== Data excerpts

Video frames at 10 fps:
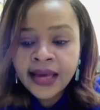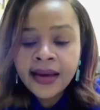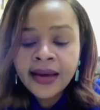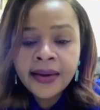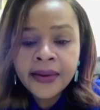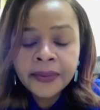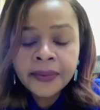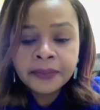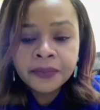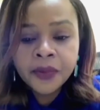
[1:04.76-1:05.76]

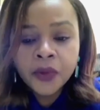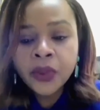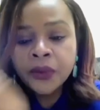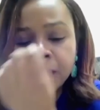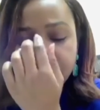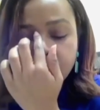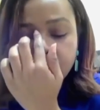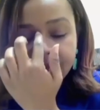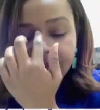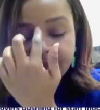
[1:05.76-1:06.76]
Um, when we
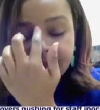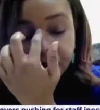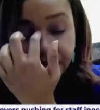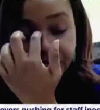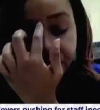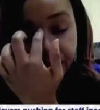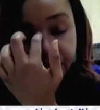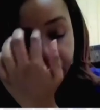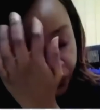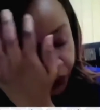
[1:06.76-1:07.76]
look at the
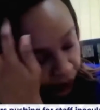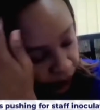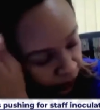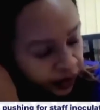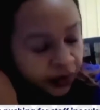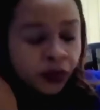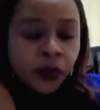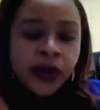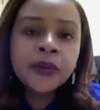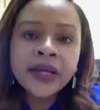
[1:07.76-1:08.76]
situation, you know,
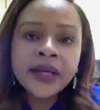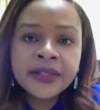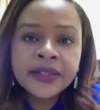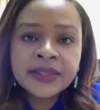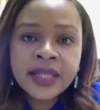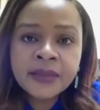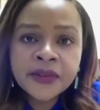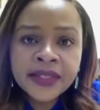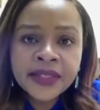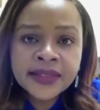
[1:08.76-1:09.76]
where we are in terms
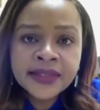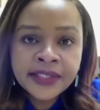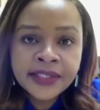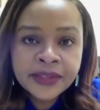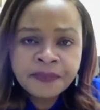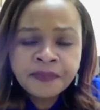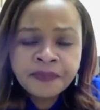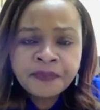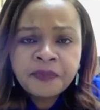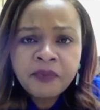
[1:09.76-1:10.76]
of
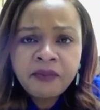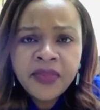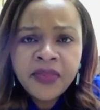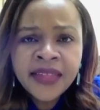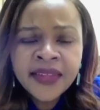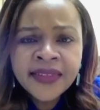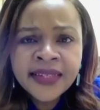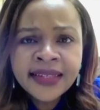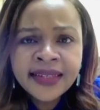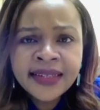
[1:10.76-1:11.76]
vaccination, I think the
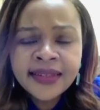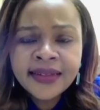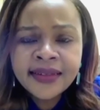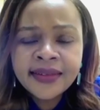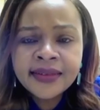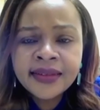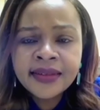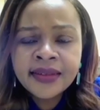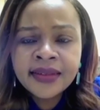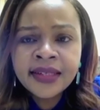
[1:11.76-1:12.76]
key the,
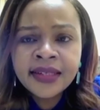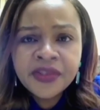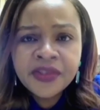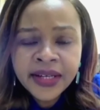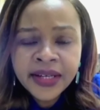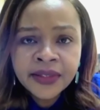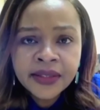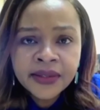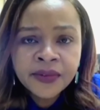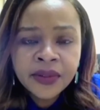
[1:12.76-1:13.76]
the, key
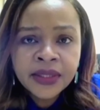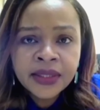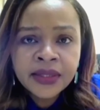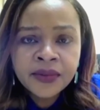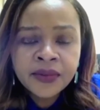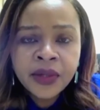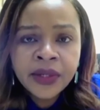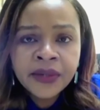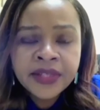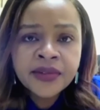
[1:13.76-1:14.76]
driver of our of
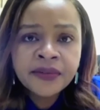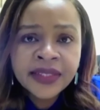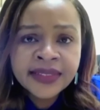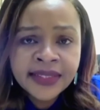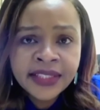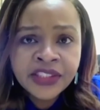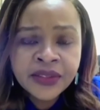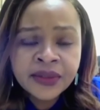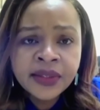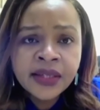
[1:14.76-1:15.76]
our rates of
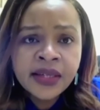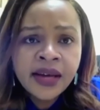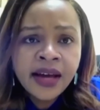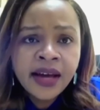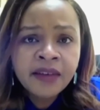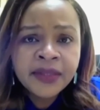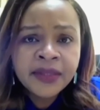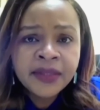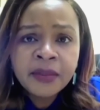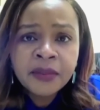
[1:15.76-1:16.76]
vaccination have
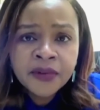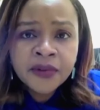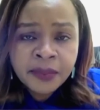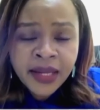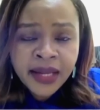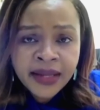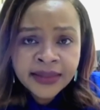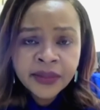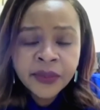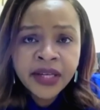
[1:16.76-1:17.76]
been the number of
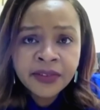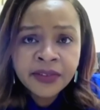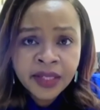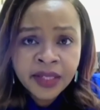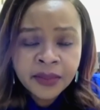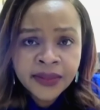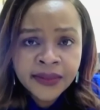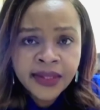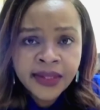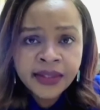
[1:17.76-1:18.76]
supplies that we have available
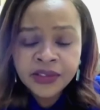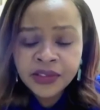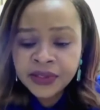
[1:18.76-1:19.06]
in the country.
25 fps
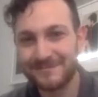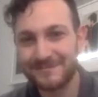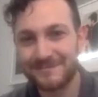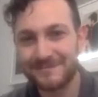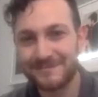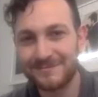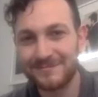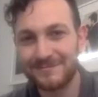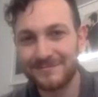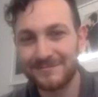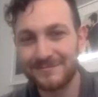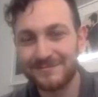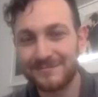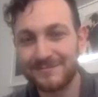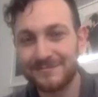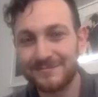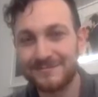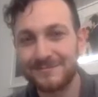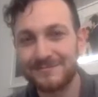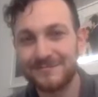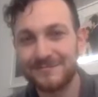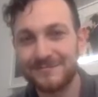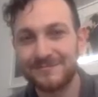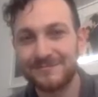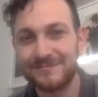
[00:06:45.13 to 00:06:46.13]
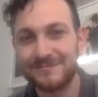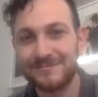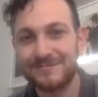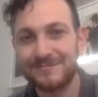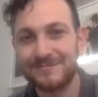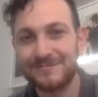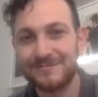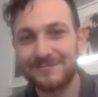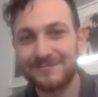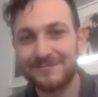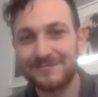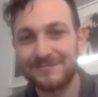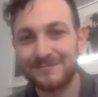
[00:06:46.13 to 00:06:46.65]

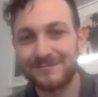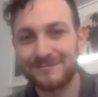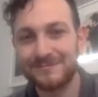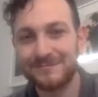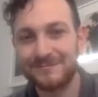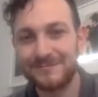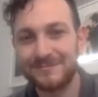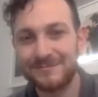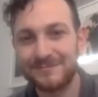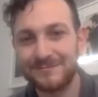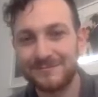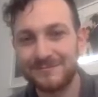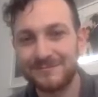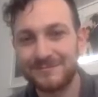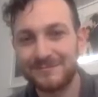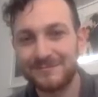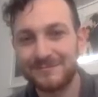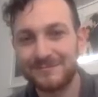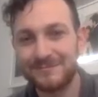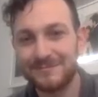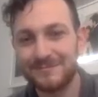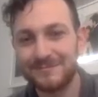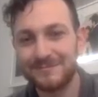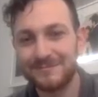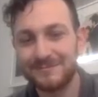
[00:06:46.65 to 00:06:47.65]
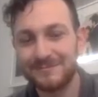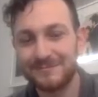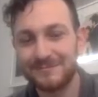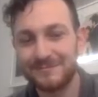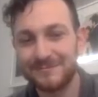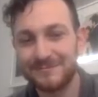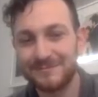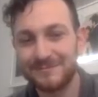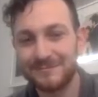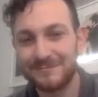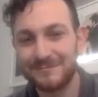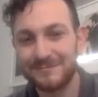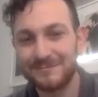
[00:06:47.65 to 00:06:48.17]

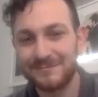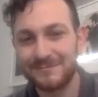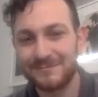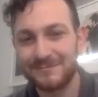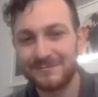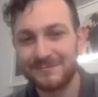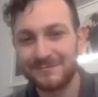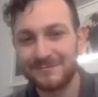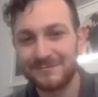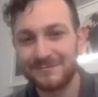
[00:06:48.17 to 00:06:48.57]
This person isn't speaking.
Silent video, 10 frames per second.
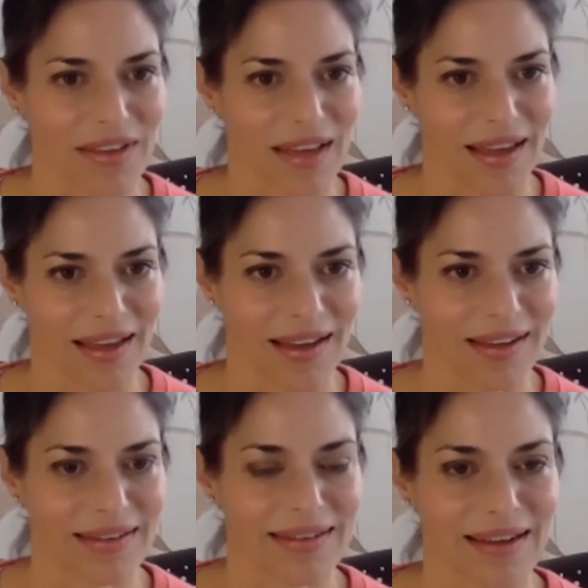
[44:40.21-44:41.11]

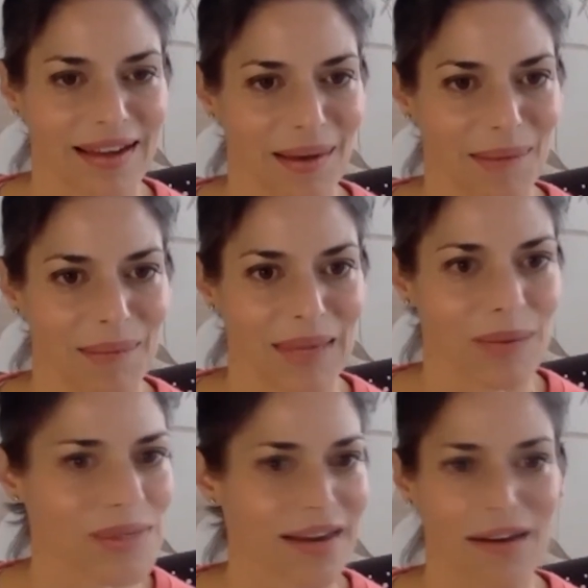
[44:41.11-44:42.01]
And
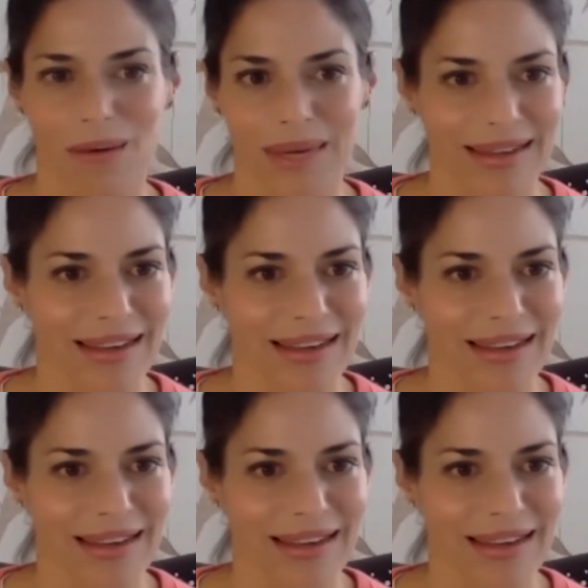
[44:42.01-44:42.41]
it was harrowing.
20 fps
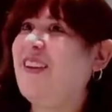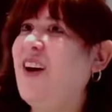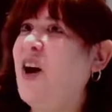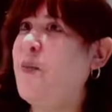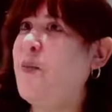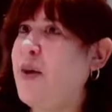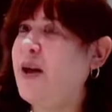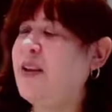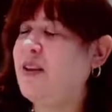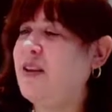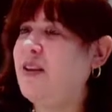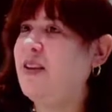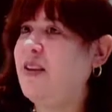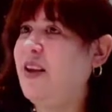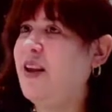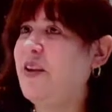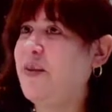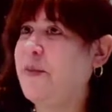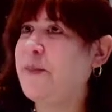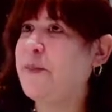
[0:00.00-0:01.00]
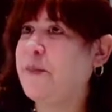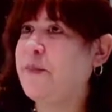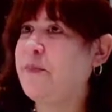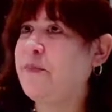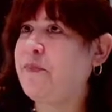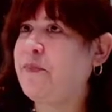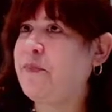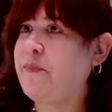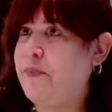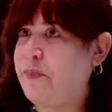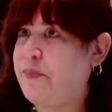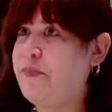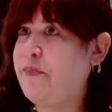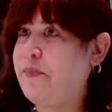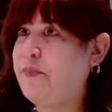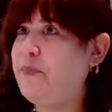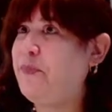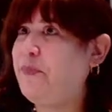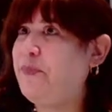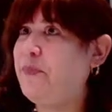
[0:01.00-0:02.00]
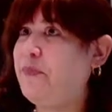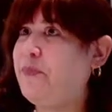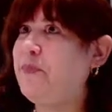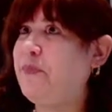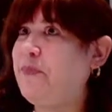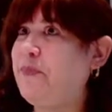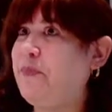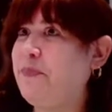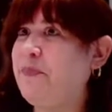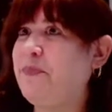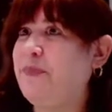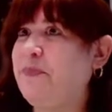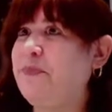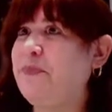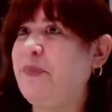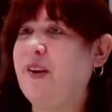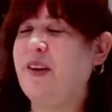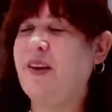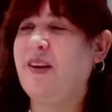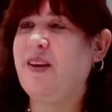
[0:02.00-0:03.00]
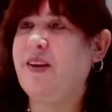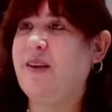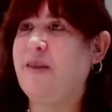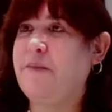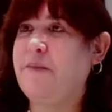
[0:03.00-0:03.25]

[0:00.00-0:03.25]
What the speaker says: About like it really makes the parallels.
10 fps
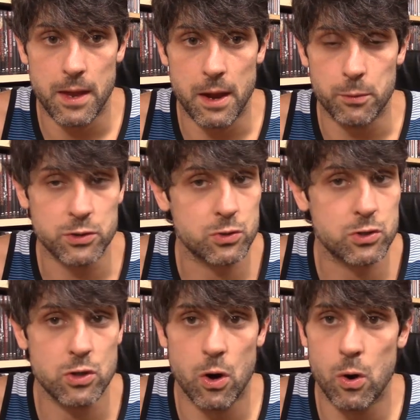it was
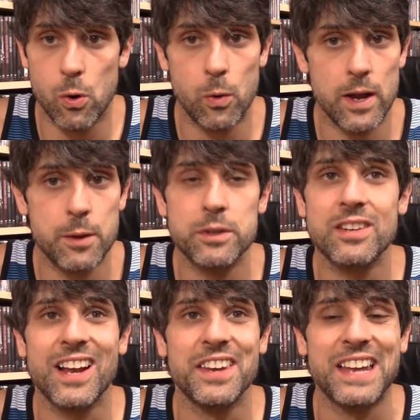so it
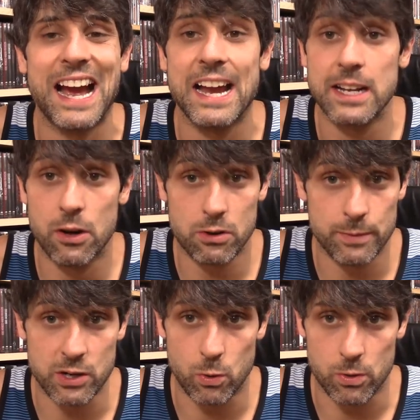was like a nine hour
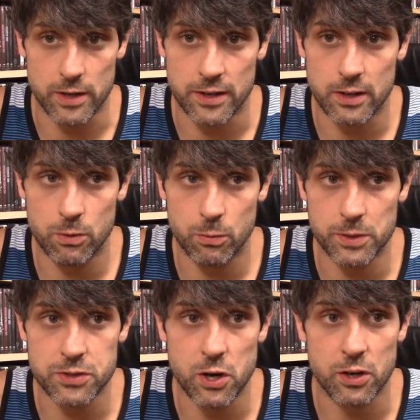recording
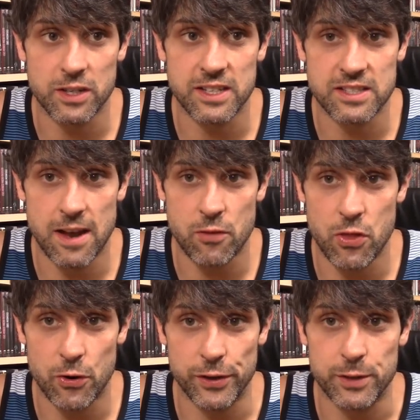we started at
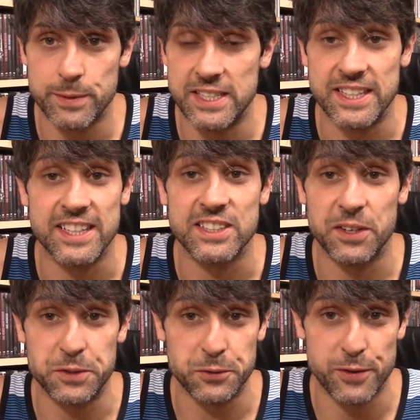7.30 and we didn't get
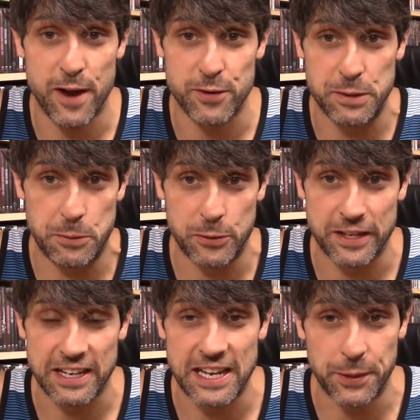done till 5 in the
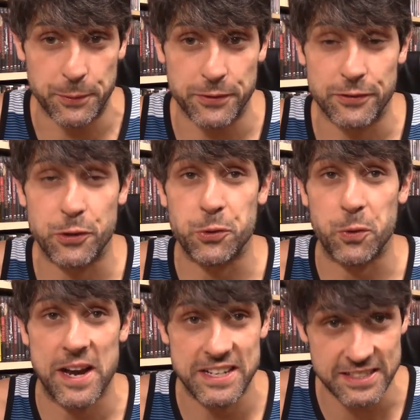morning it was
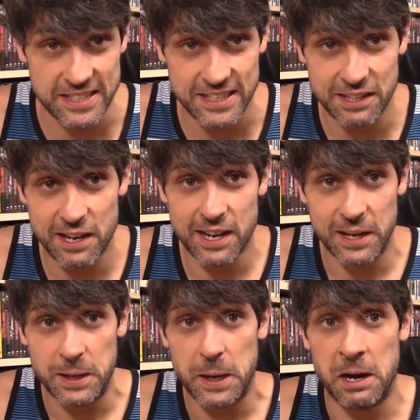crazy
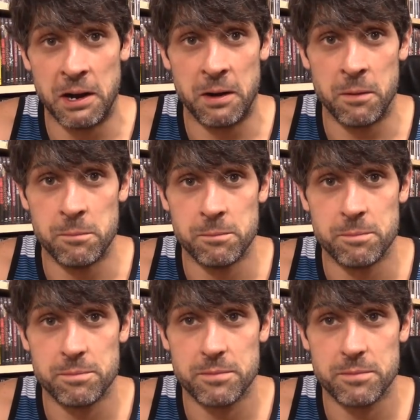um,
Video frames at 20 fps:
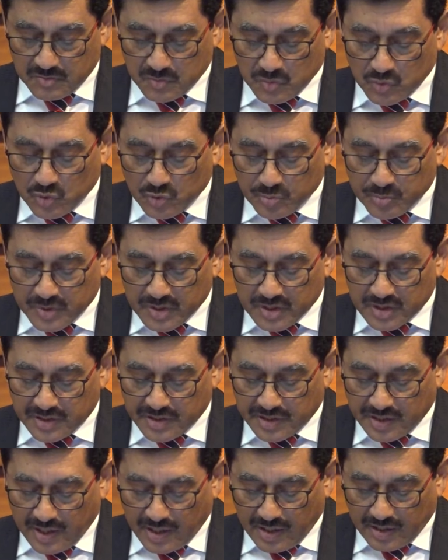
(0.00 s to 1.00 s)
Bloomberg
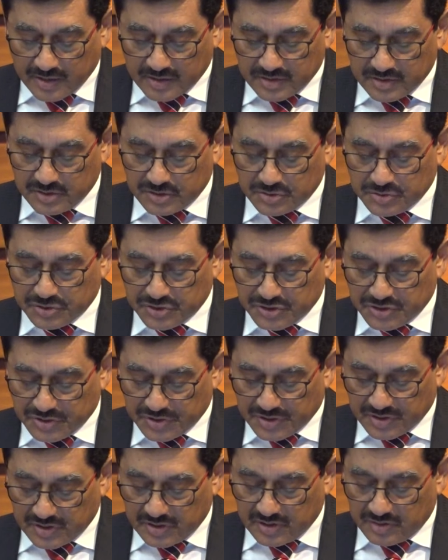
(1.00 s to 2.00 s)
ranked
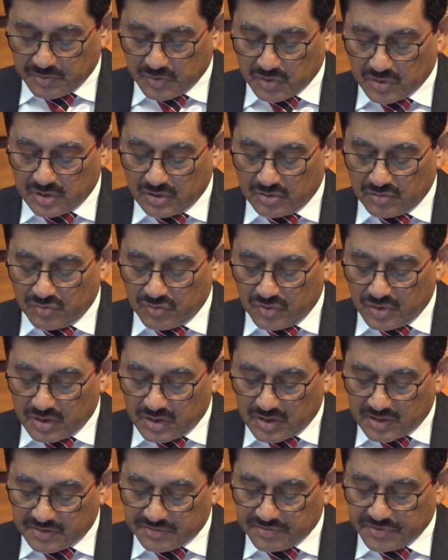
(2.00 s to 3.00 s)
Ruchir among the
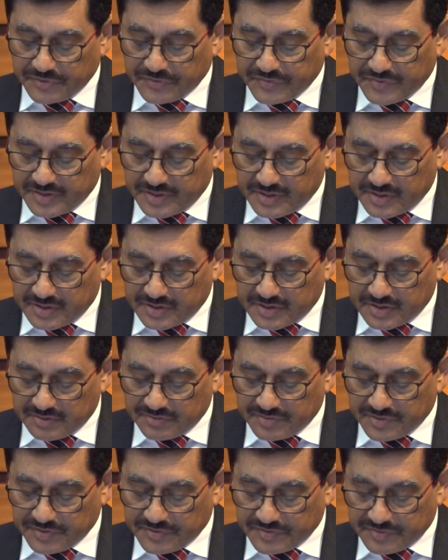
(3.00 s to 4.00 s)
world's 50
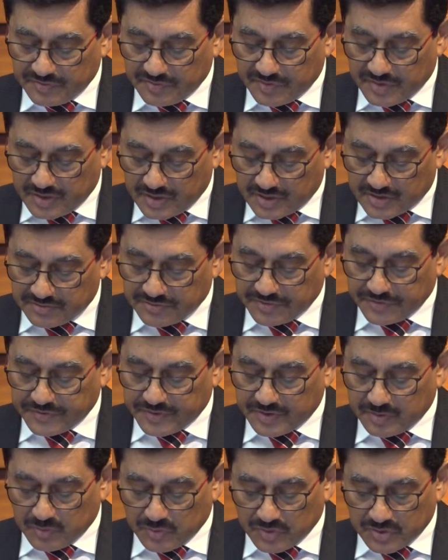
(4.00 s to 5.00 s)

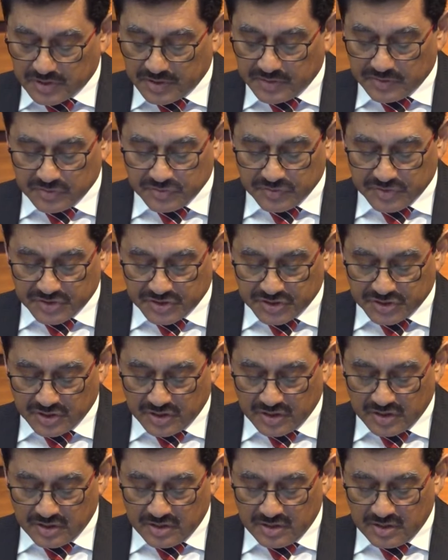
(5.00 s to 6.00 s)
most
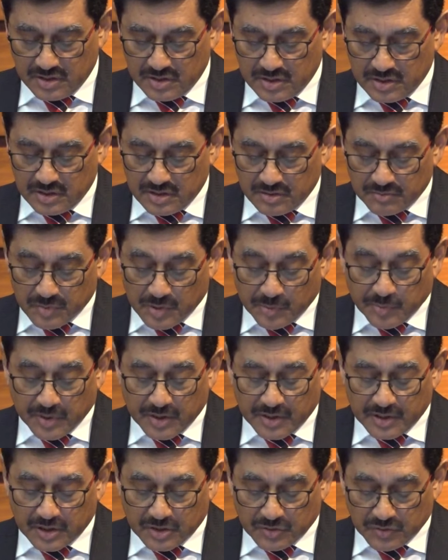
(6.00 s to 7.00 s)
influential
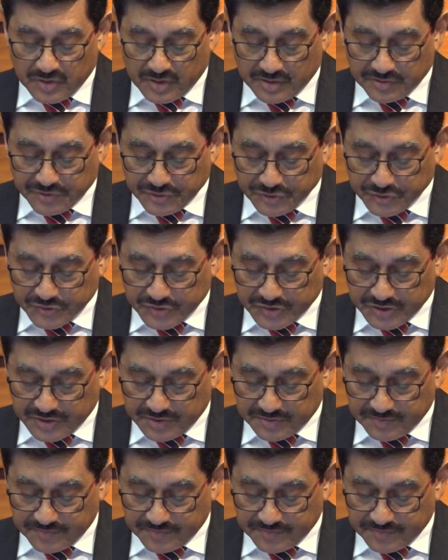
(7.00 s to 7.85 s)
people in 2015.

====

- Task prompt:
Each line from the one containing "[0:00.00-0:01.00]" through the last line of the entries above is to be extracted exactly. Pictures are not part of the copy.

- Problem solution:
[0:00.00-0:01.00]
[0:01.00-0:02.00]
[0:02.00-0:03.00]
[0:03.00-0:03.25]

[0:00.00-0:03.25]
What the speaker says: About like it really makes the parallels.
10 fps
it was
so it
was like a nine hour
recording
we started at
7.30 and we didn't get
done till 5 in the
morning it was
crazy
um,
Video frames at 20 fps:
(0.00 s to 1.00 s)
Bloomberg
(1.00 s to 2.00 s)
ranked
(2.00 s to 3.00 s)
Ruchir among the
(3.00 s to 4.00 s)
world's 50
(4.00 s to 5.00 s)

(5.00 s to 6.00 s)
most
(6.00 s to 7.00 s)
influential
(7.00 s to 7.85 s)
people in 2015.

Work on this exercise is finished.